- **To do**
Without the pictures, set down everything in the listing exactly.

(Given data begins)

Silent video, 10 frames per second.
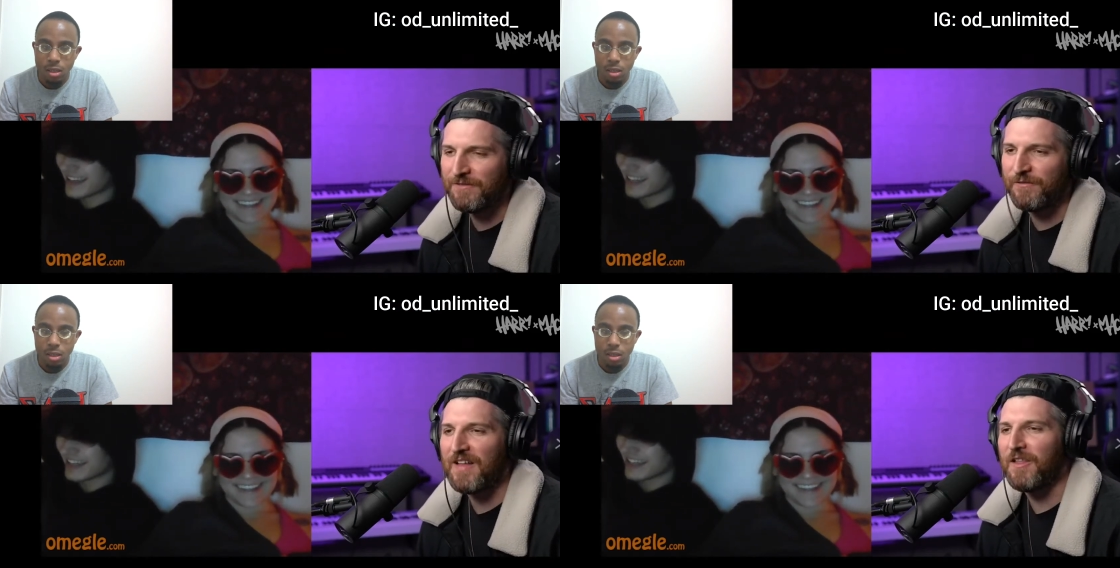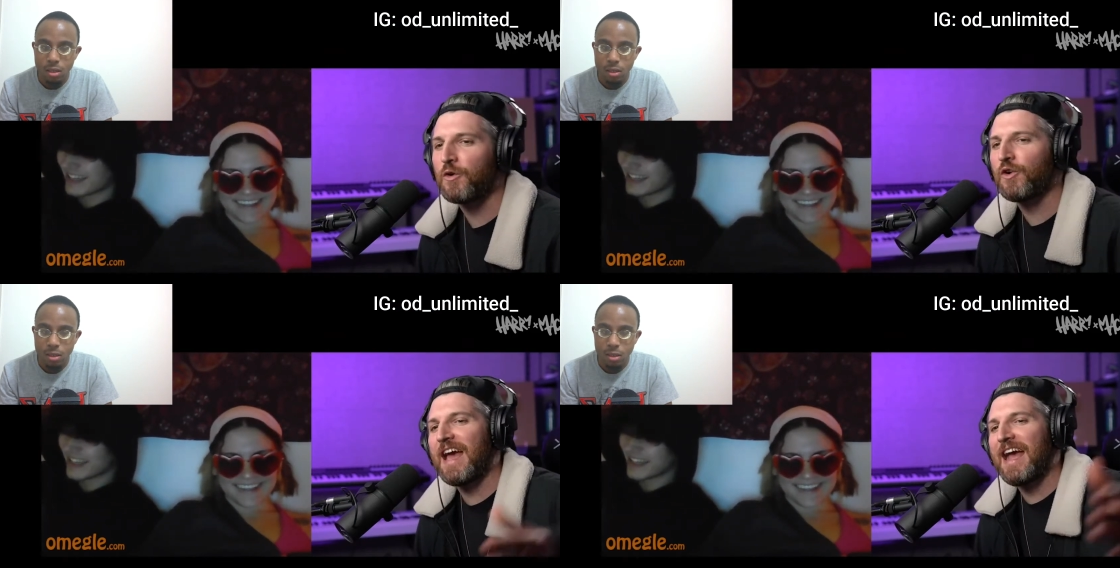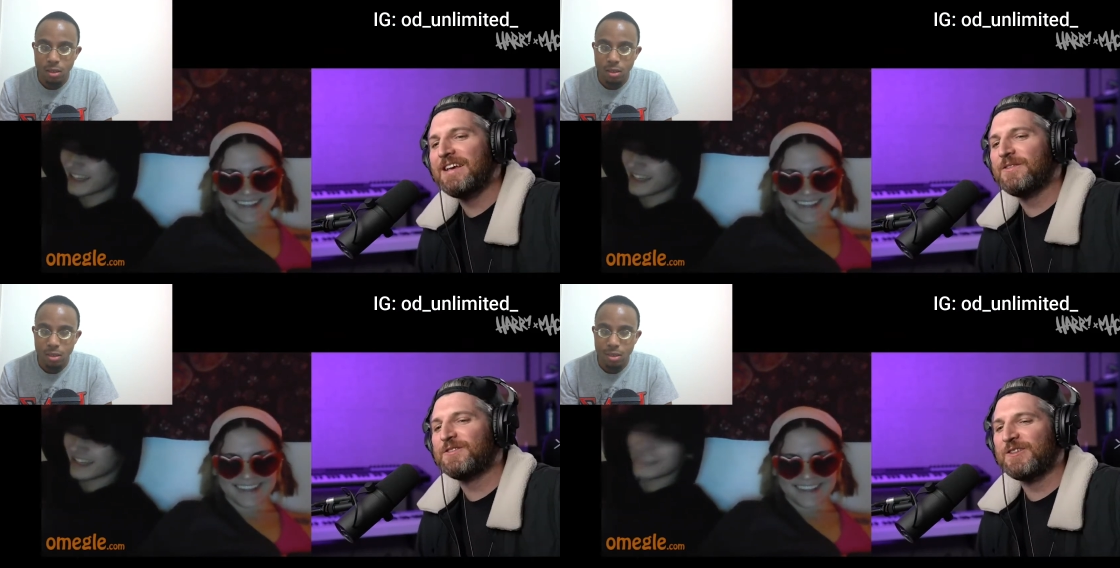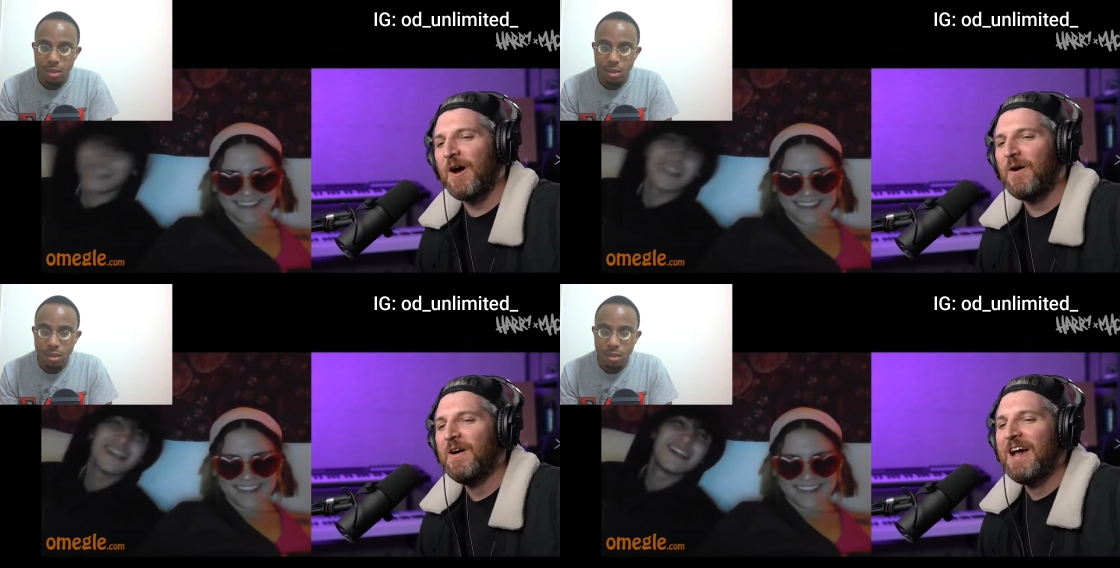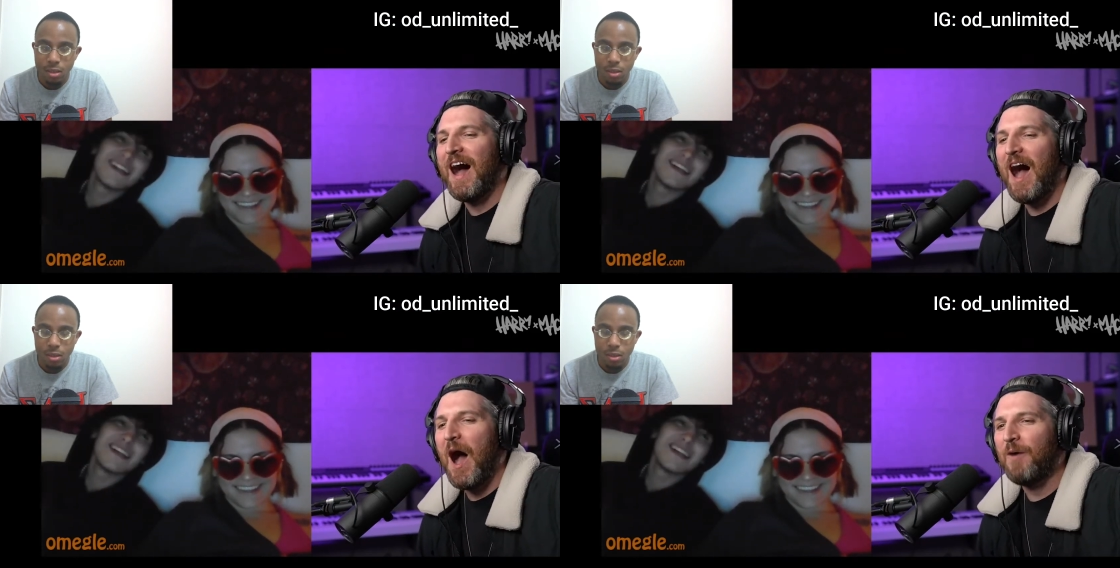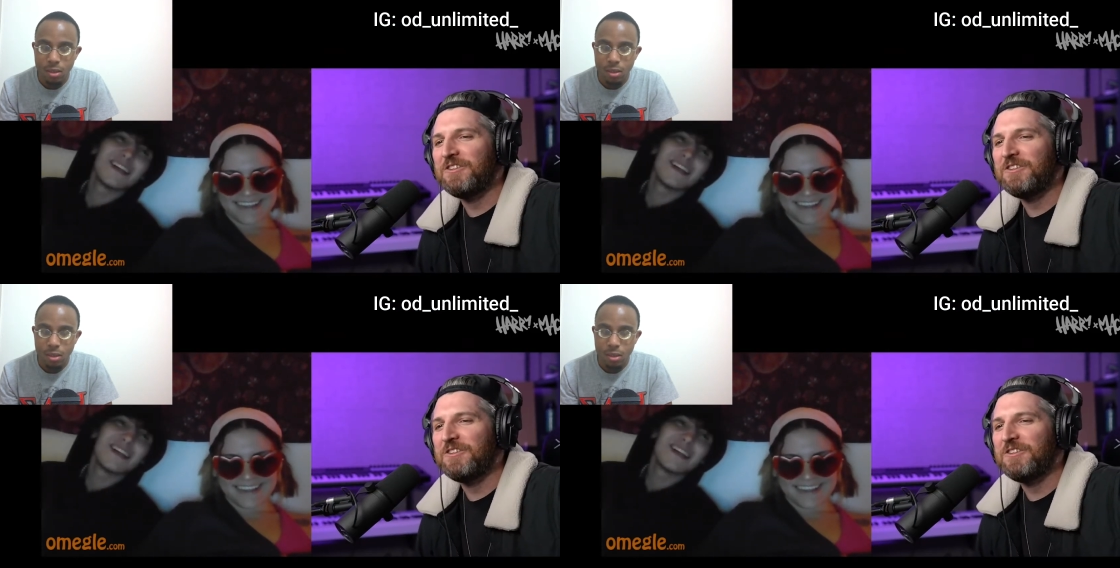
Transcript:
Speaker 1: fellow creatives, so we'll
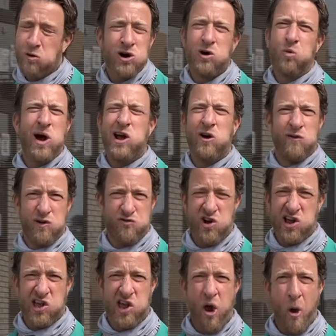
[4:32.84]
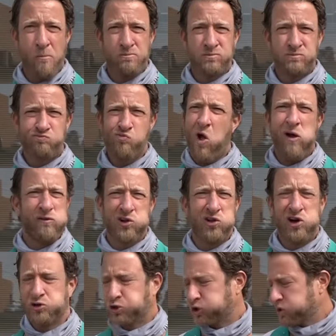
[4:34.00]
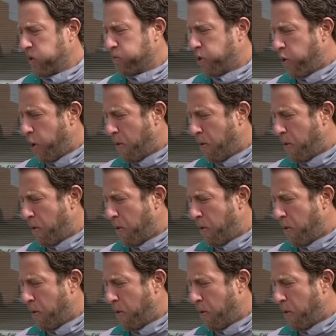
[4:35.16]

Going way over, Frankie. Not even close. I'm going.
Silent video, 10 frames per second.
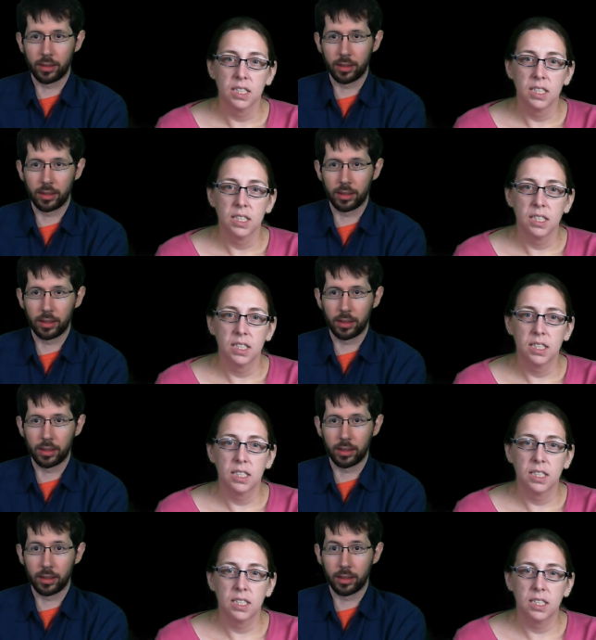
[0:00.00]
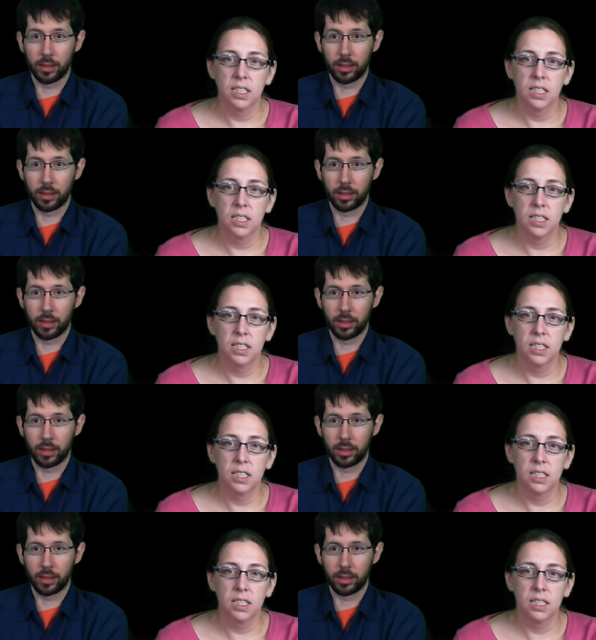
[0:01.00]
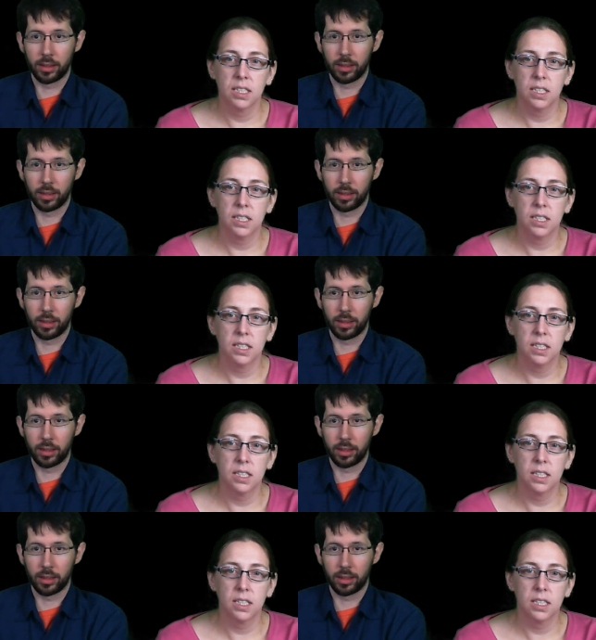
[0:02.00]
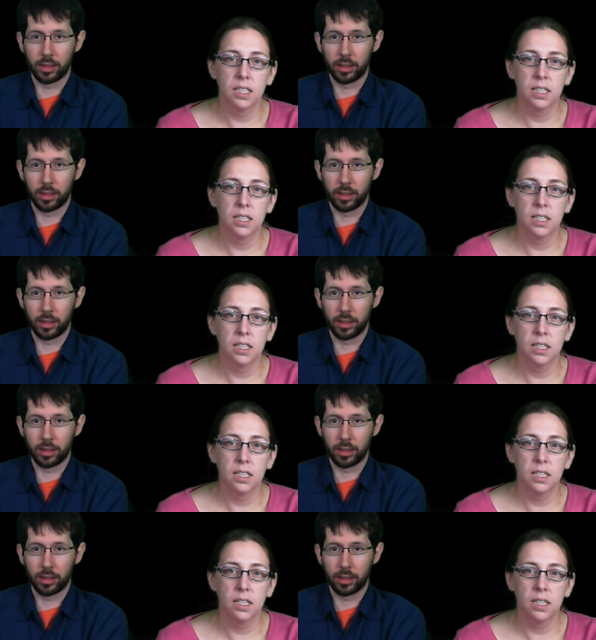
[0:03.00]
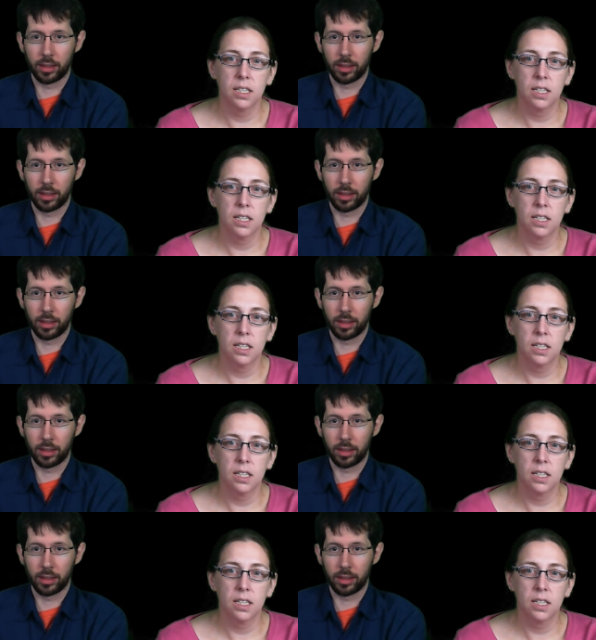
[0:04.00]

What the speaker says: Nothing is said.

(Given data ends)

- **Exercise output**
Silent video, 10 frames per second.
Transcript:
Speaker 1: fellow creatives, so we'll
[4:32.84]
[4:34.00]
[4:35.16]

Going way over, Frankie. Not even close. I'm going.
Silent video, 10 frames per second.
[0:00.00]
[0:01.00]
[0:02.00]
[0:03.00]
[0:04.00]

What the speaker says: Nothing is said.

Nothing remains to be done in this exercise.